• _Task brief_: All entries must come back exactly as given, with no pictures in the copy.
━━━━━━━━━━━━━━━━━━━━
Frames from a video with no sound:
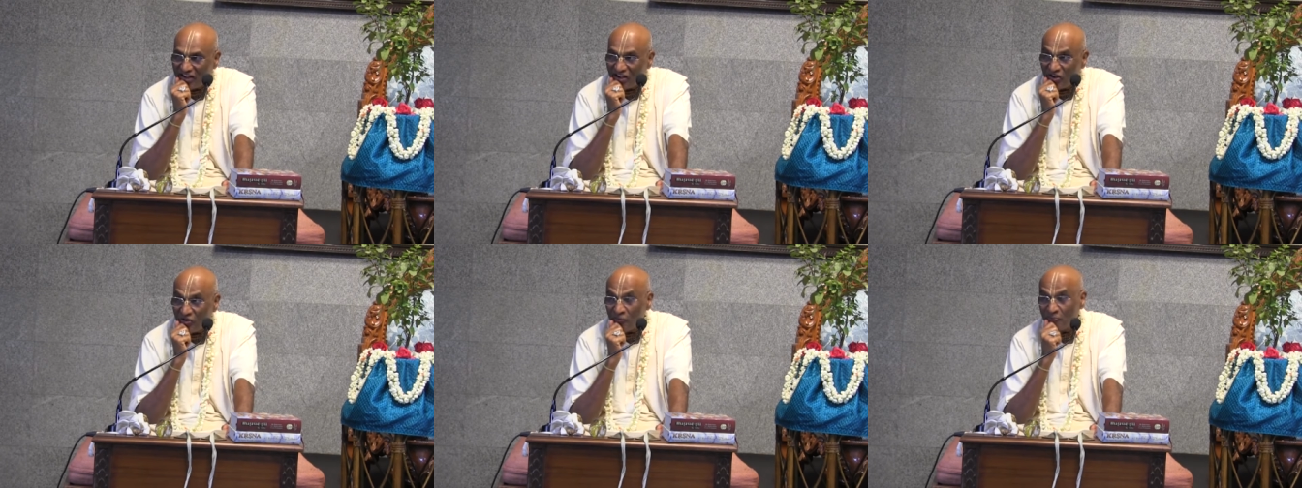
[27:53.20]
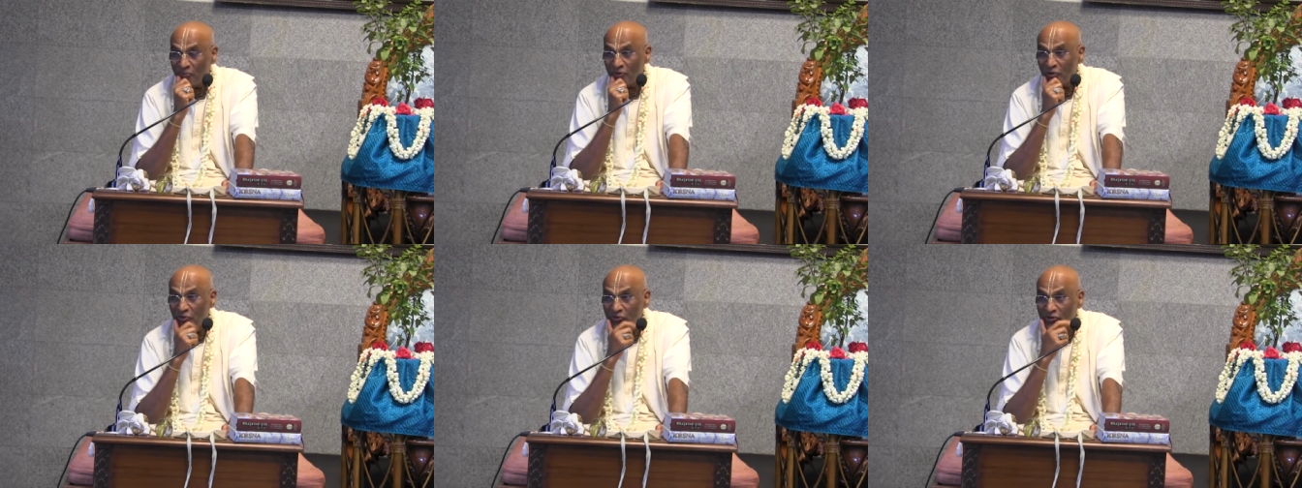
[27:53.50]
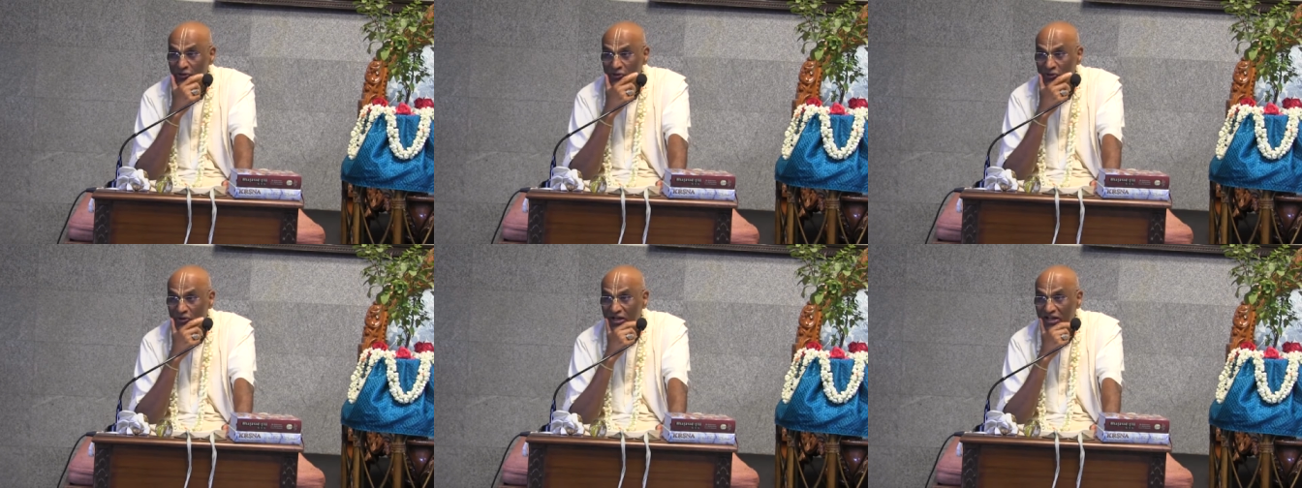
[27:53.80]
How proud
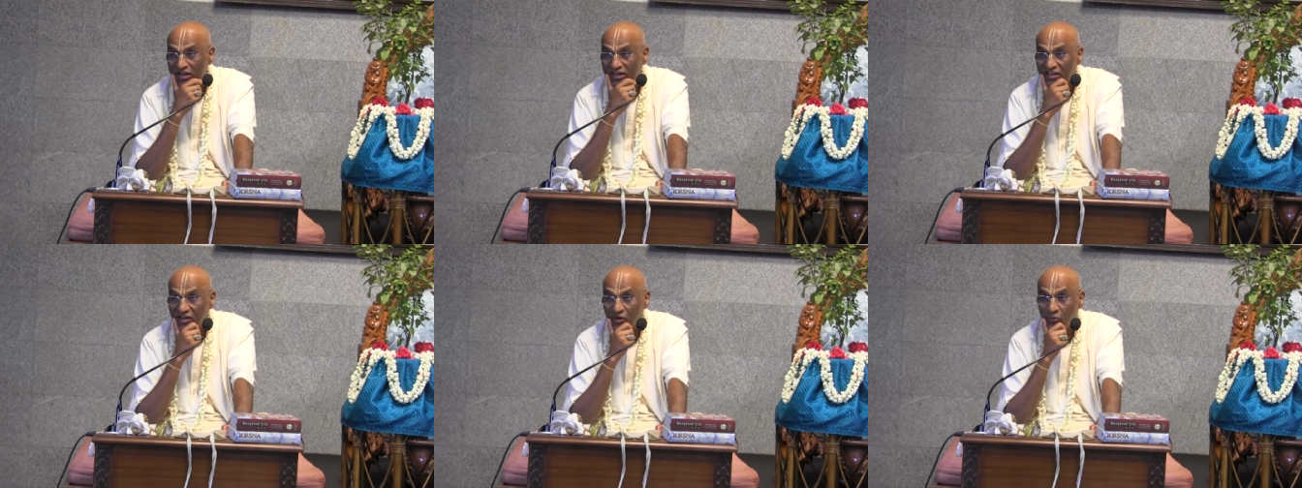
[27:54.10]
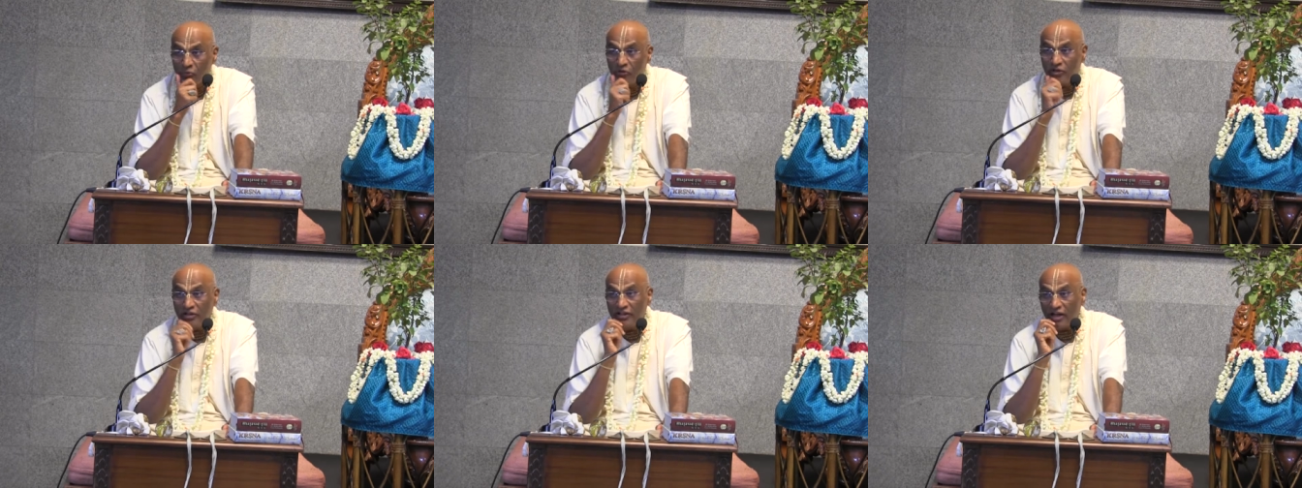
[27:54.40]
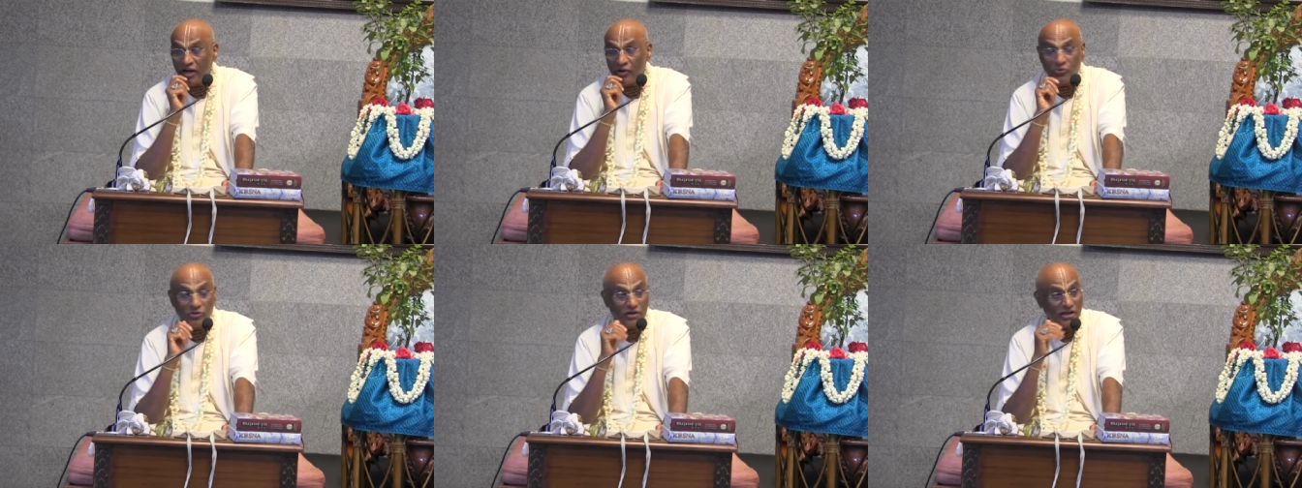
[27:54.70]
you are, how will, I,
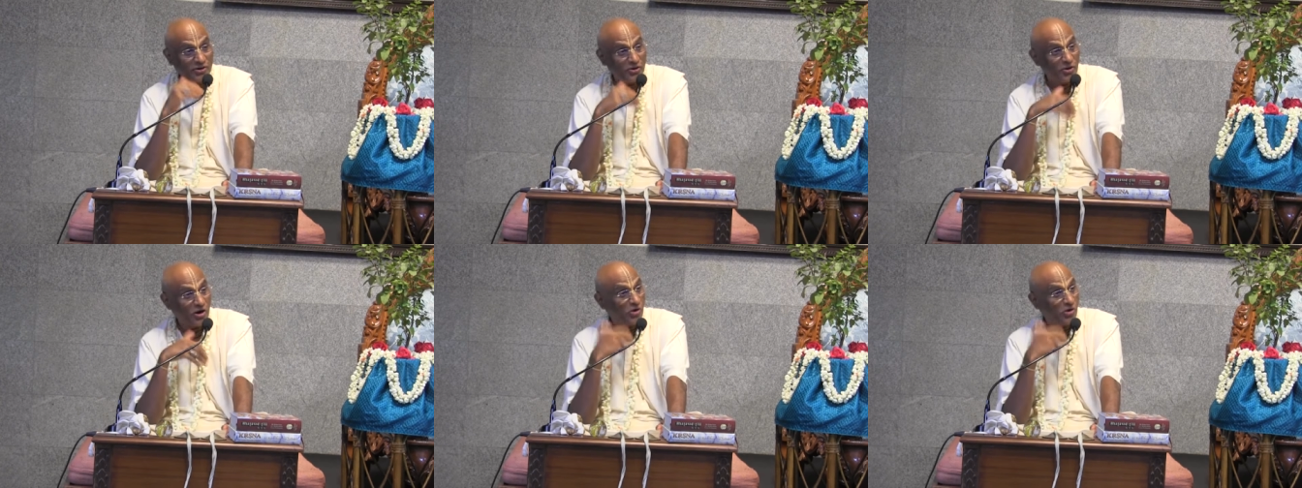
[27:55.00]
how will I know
━━━━━━━━━━━━━━━━━━━━
• _Solution below_:
Frames from a video with no sound:
[27:53.20]
[27:53.50]
[27:53.80]
How proud
[27:54.10]
[27:54.40]
[27:54.70]
you are, how will, I,
[27:55.00]
how will I know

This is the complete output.